- **Source information**:

+ + + + +

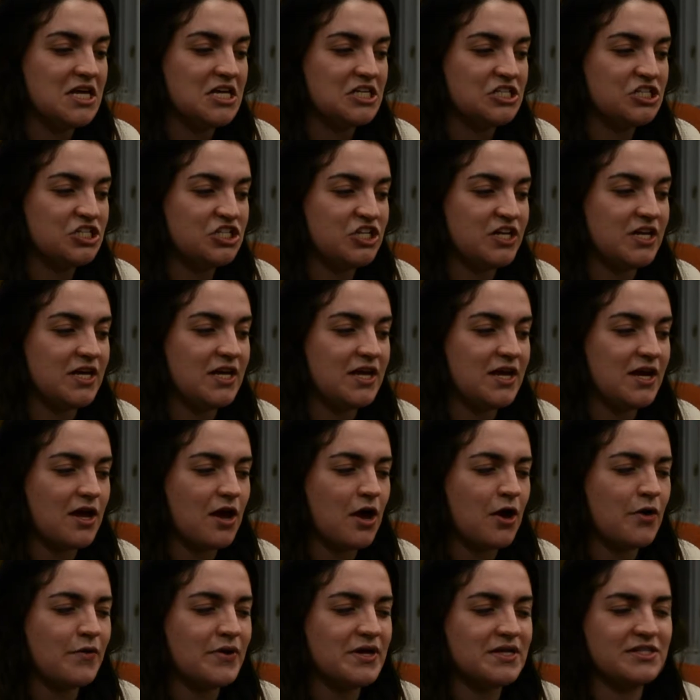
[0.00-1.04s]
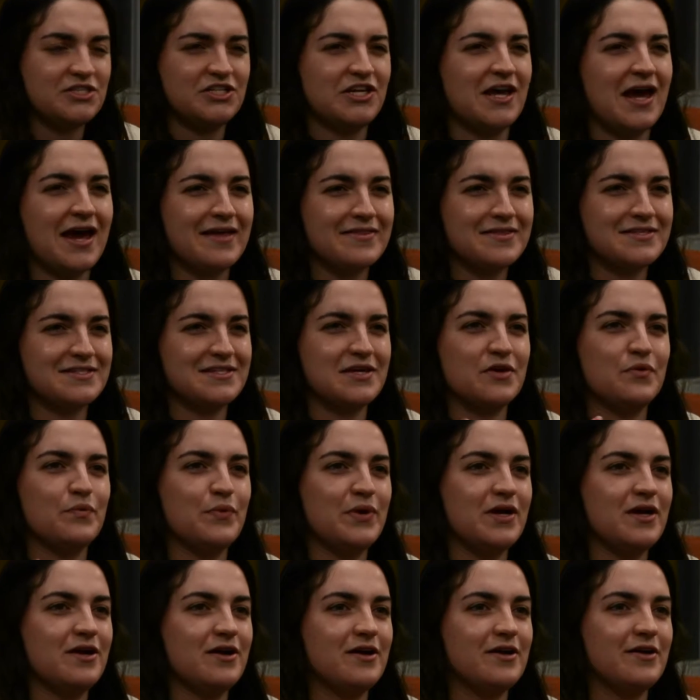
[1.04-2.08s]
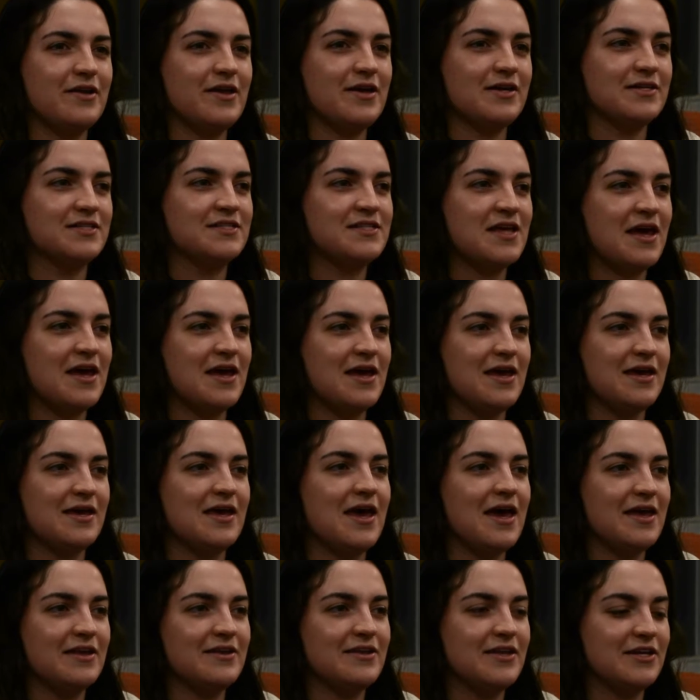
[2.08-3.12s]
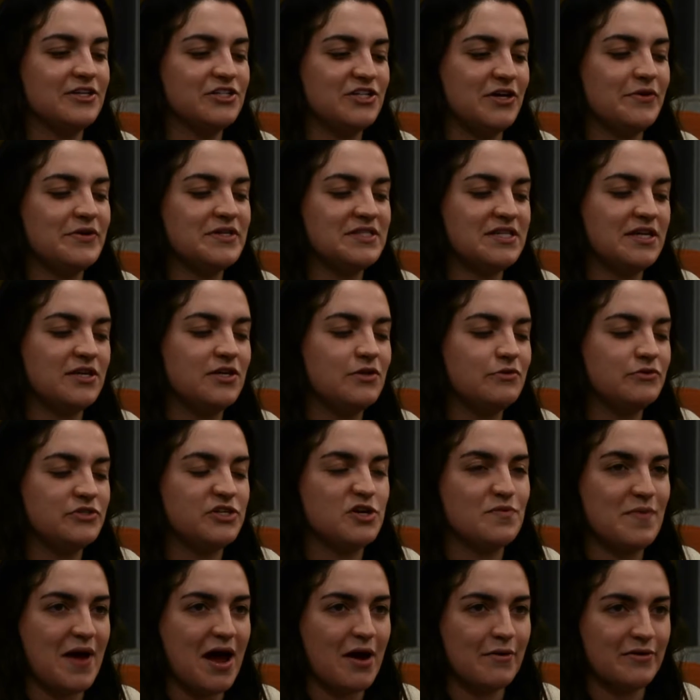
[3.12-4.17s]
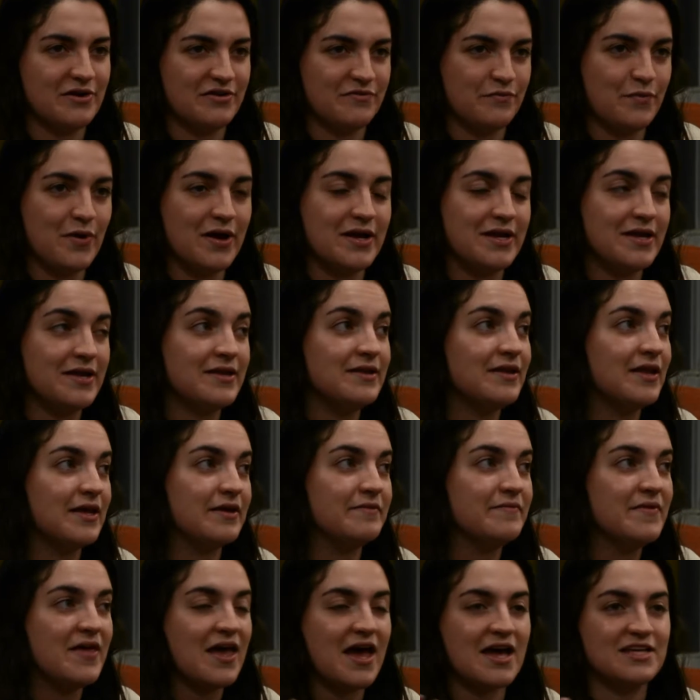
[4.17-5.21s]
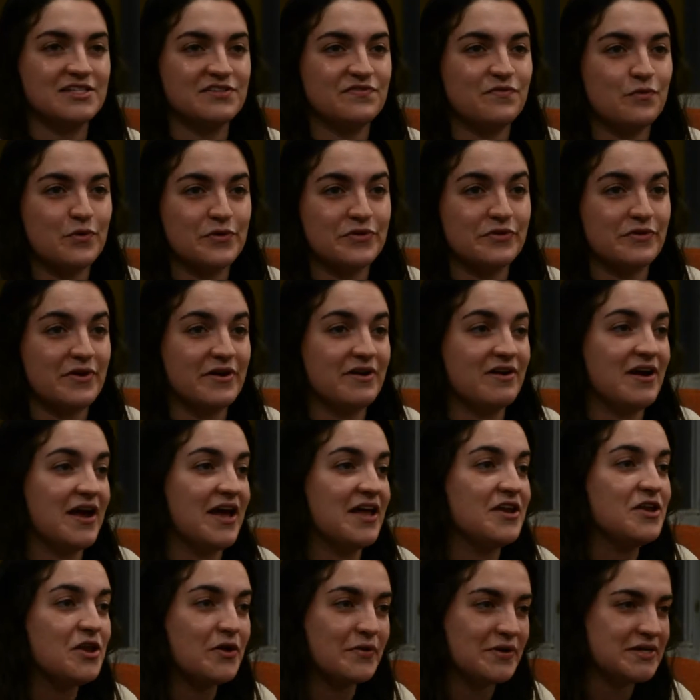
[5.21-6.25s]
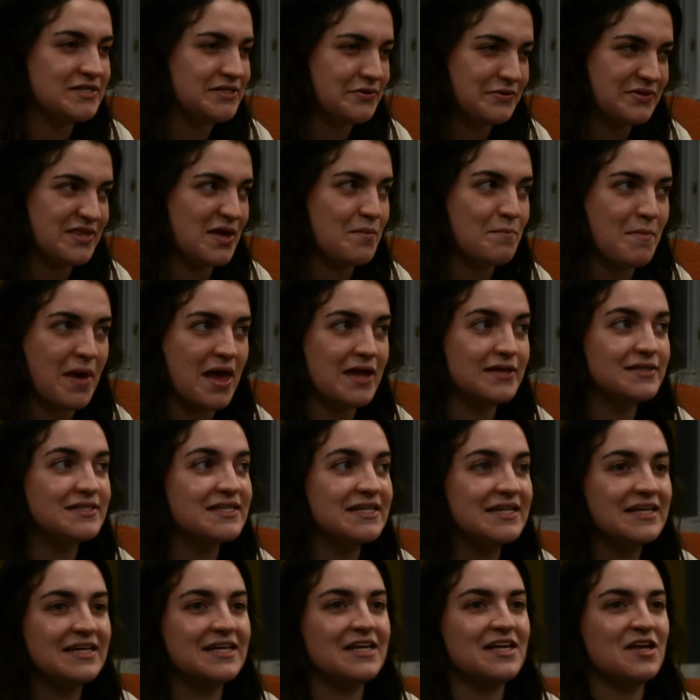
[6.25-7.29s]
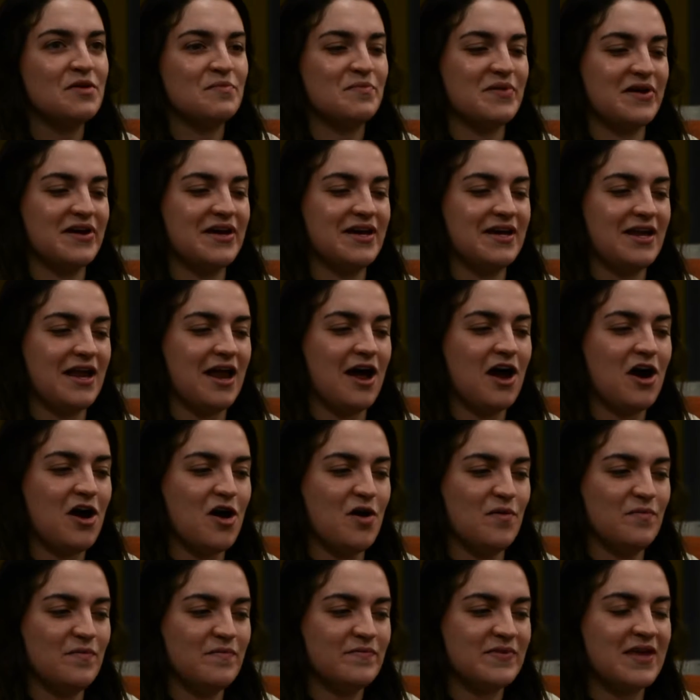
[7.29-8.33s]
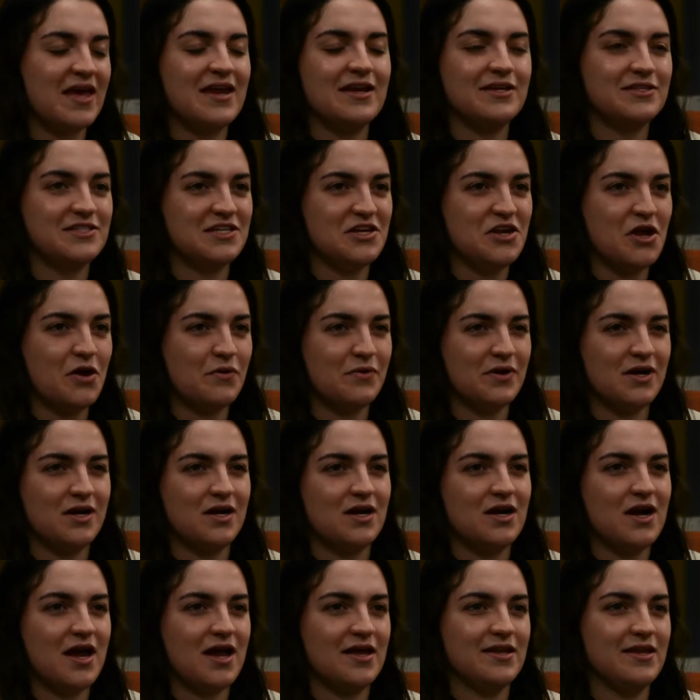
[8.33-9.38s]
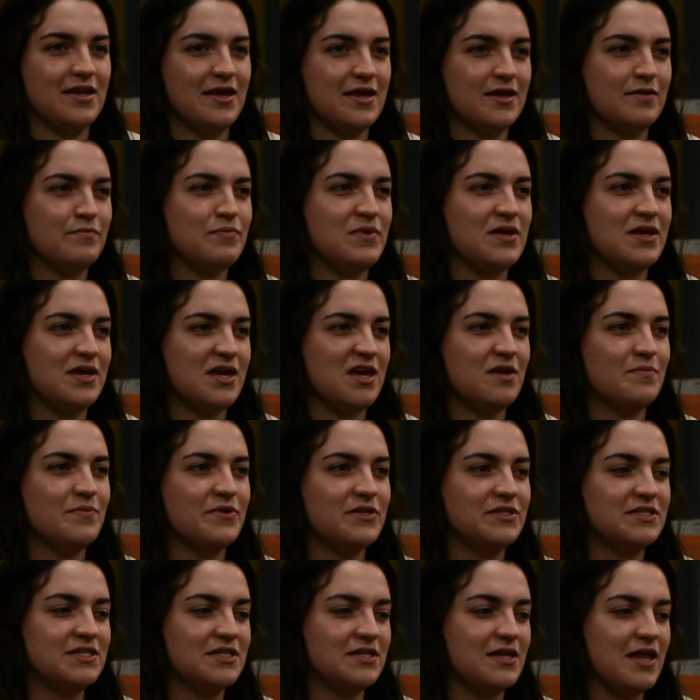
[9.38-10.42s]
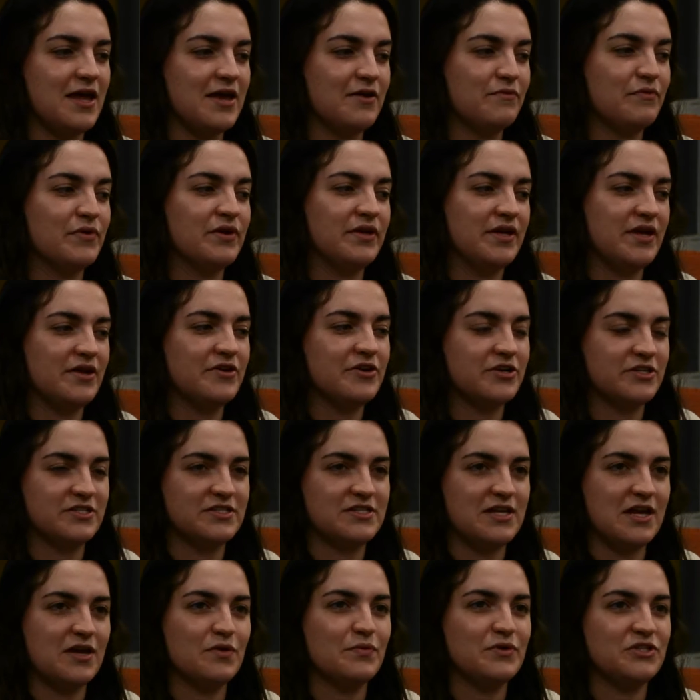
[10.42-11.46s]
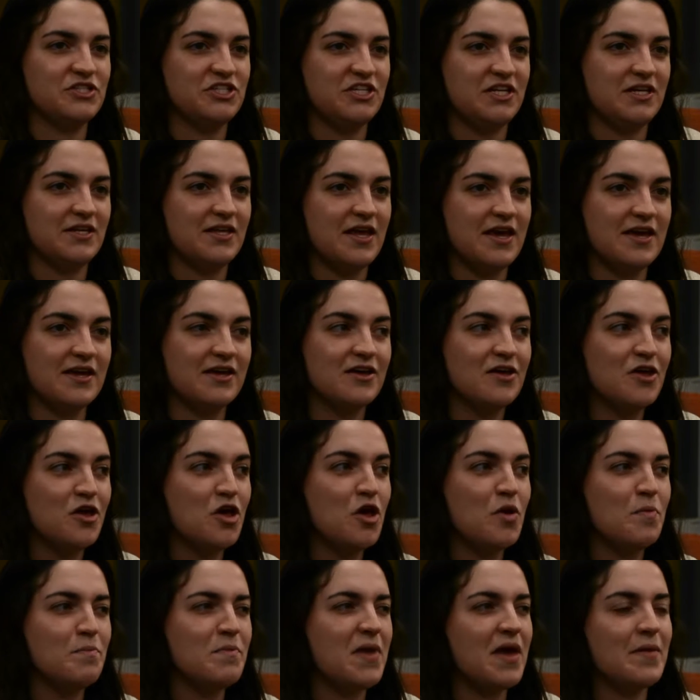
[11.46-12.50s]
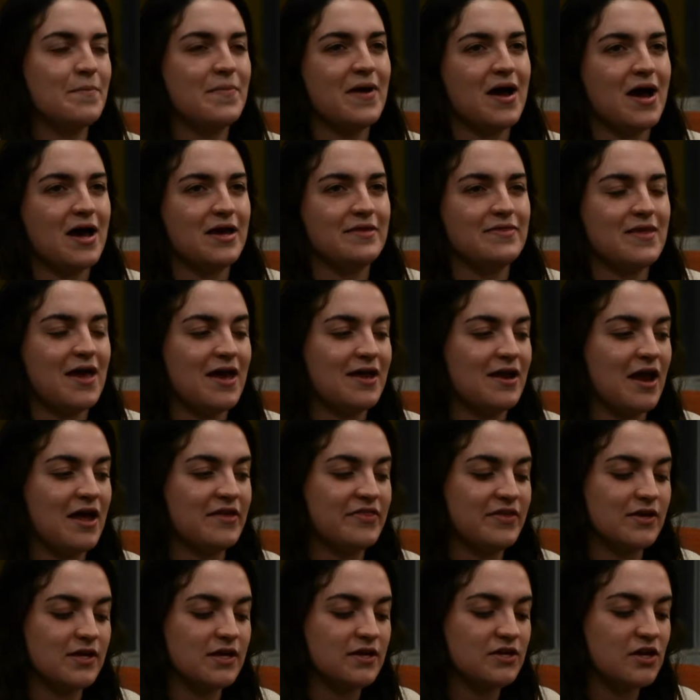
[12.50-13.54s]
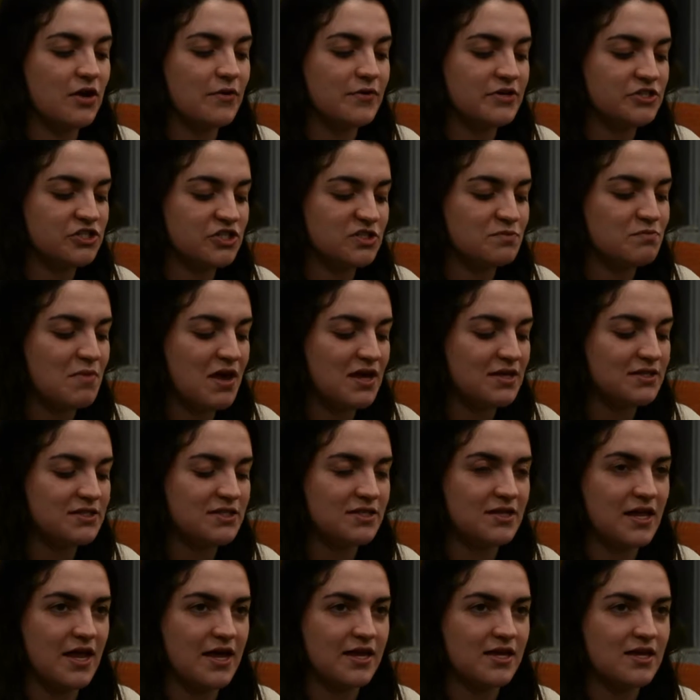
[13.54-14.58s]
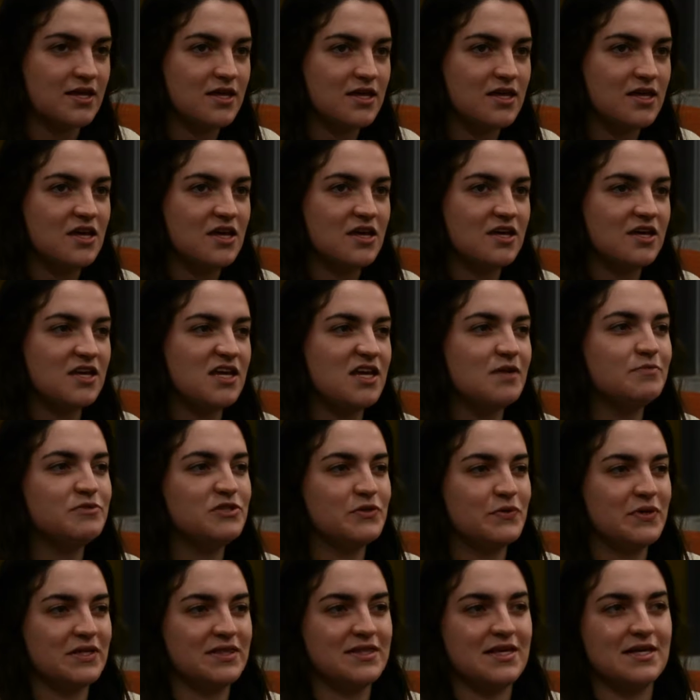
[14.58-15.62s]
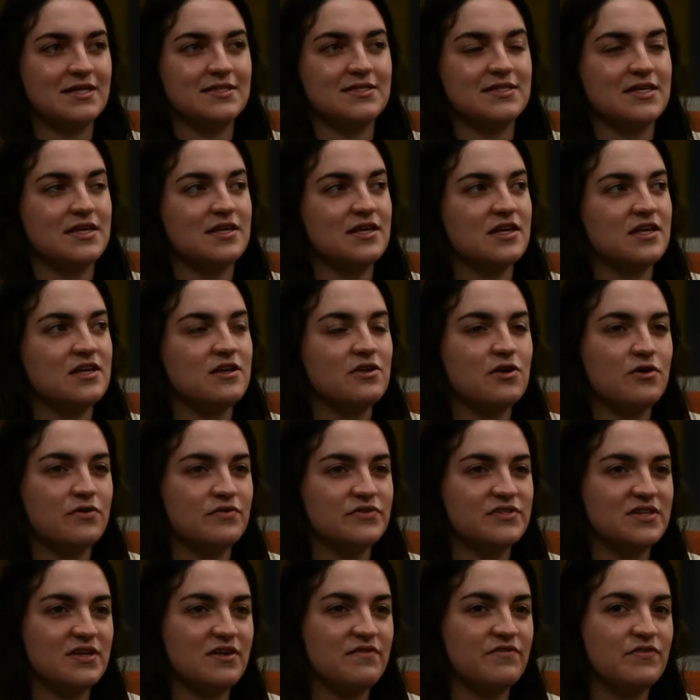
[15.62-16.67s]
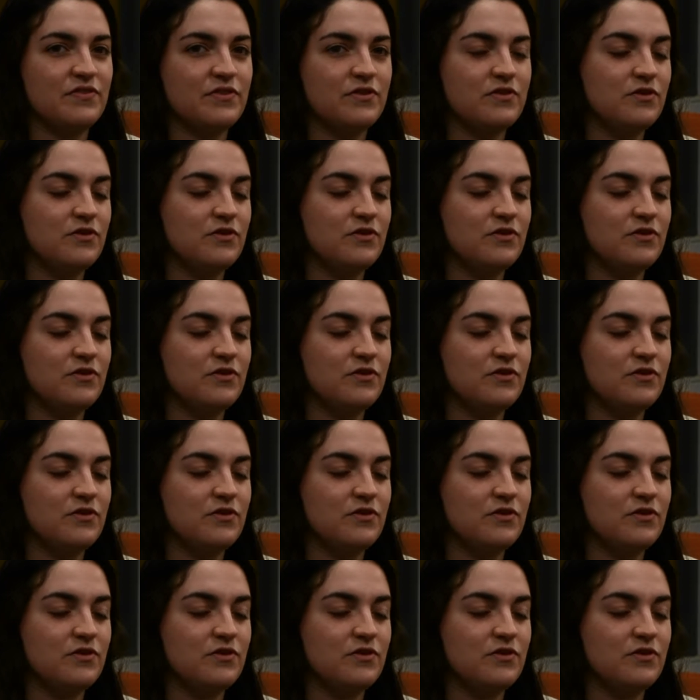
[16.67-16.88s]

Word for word: she always she had this like weird like saying and like she always said use your power of one and like as a fourth grader I had no idea what that meant but um, getting to know her and like being able to like really understand what she like meant behind that i think it always just meant to like keep doing things like you know if,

+ + + + +

- **Requirement**:
The required output consists only of the lines from the one containing "[7.29-8.33s]" to the last line of the material, reproduced exactly, pictures excluded.

- **Solution below**:
[7.29-8.33s]
[8.33-9.38s]
[9.38-10.42s]
[10.42-11.46s]
[11.46-12.50s]
[12.50-13.54s]
[13.54-14.58s]
[14.58-15.62s]
[15.62-16.67s]
[16.67-16.88s]

Word for word: she always she had this like weird like saying and like she always said use your power of one and like as a fourth grader I had no idea what that meant but um, getting to know her and like being able to like really understand what she like meant behind that i think it always just meant to like keep doing things like you know if,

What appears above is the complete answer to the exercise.